[Action item]
From the records below, output exactly the lines starting at the line with "[34:44.97-34:45.97]" and ending at the line with "[34:49.97-34:50.97]", both of them included, but no pictures.

=== Available data ===

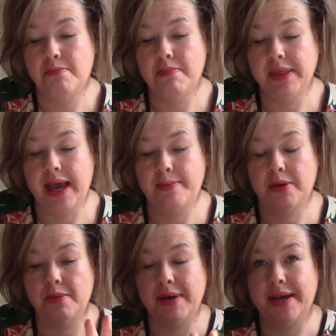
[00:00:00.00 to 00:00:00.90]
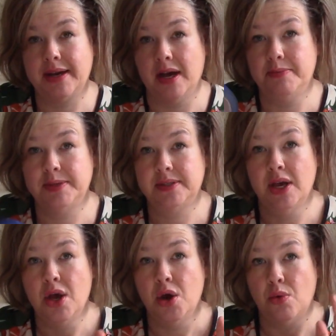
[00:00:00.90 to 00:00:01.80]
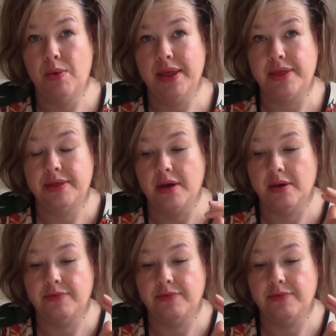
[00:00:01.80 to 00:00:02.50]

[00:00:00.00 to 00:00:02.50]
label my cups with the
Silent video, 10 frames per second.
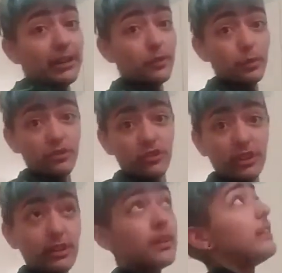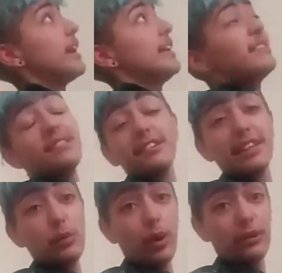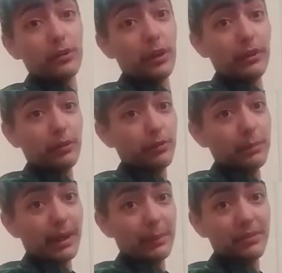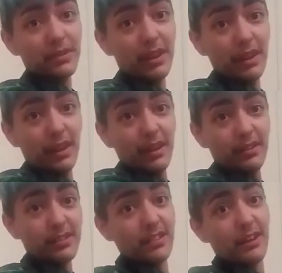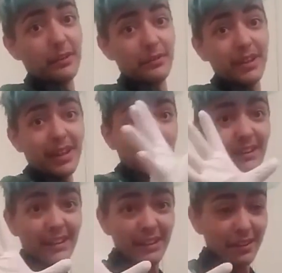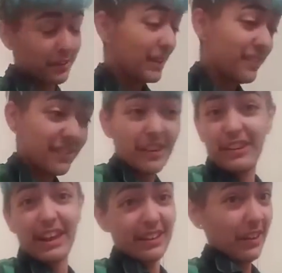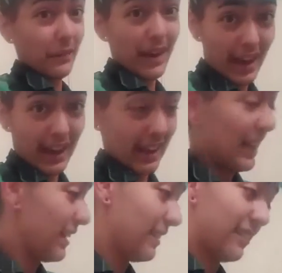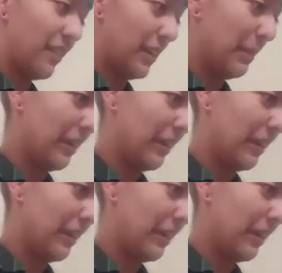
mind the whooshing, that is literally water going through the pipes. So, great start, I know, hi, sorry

===
=== Available data ===

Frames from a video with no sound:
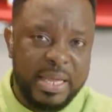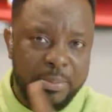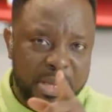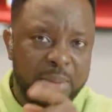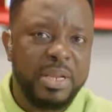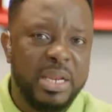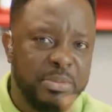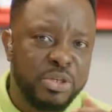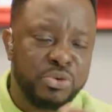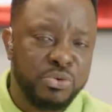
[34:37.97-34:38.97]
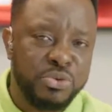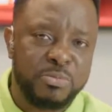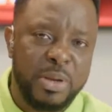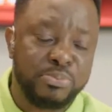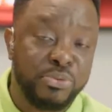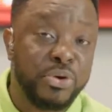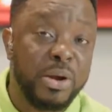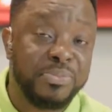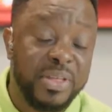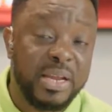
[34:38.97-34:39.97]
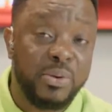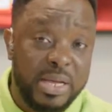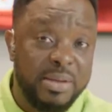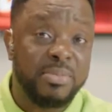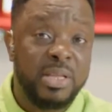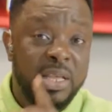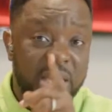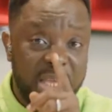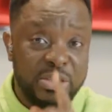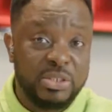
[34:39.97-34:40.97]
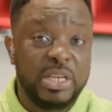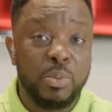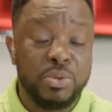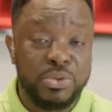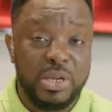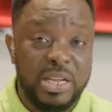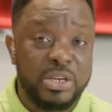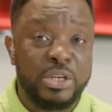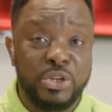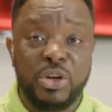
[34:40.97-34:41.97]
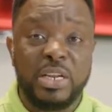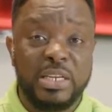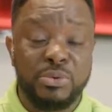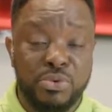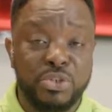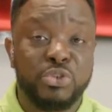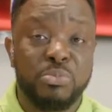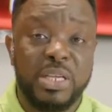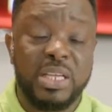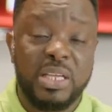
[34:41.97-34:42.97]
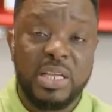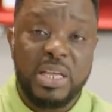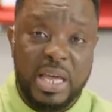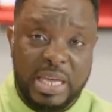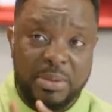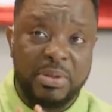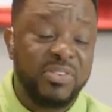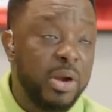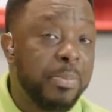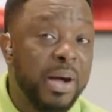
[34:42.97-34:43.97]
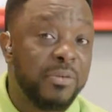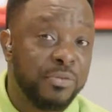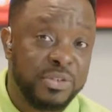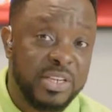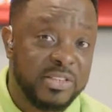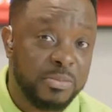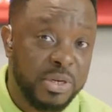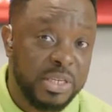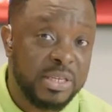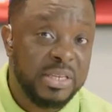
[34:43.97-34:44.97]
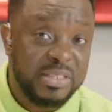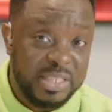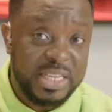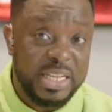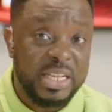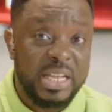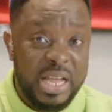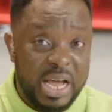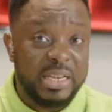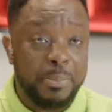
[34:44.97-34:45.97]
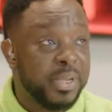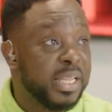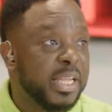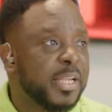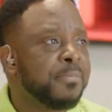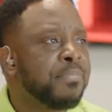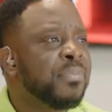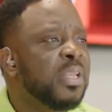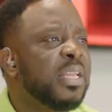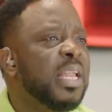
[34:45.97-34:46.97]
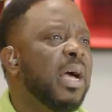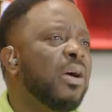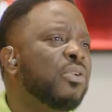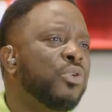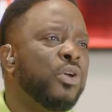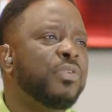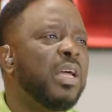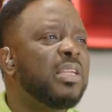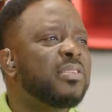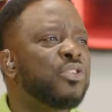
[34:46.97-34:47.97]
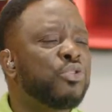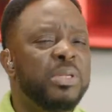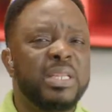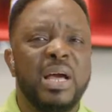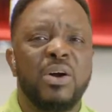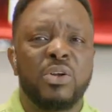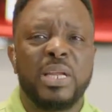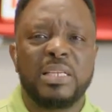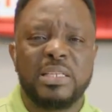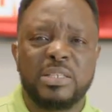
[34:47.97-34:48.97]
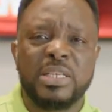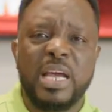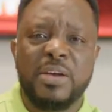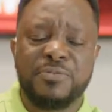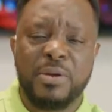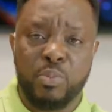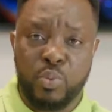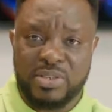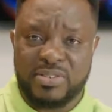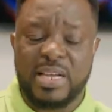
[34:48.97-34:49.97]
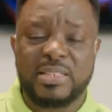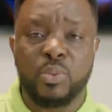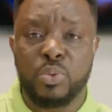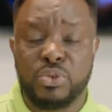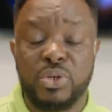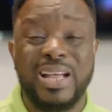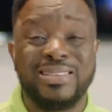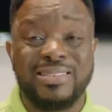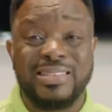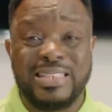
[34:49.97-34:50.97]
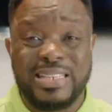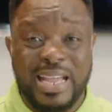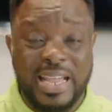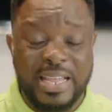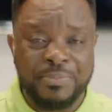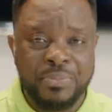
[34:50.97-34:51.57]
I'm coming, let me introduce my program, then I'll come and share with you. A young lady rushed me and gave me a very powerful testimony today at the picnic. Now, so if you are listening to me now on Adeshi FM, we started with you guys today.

===

[Problem solution]
[34:44.97-34:45.97]
[34:45.97-34:46.97]
[34:46.97-34:47.97]
[34:47.97-34:48.97]
[34:48.97-34:49.97]
[34:49.97-34:50.97]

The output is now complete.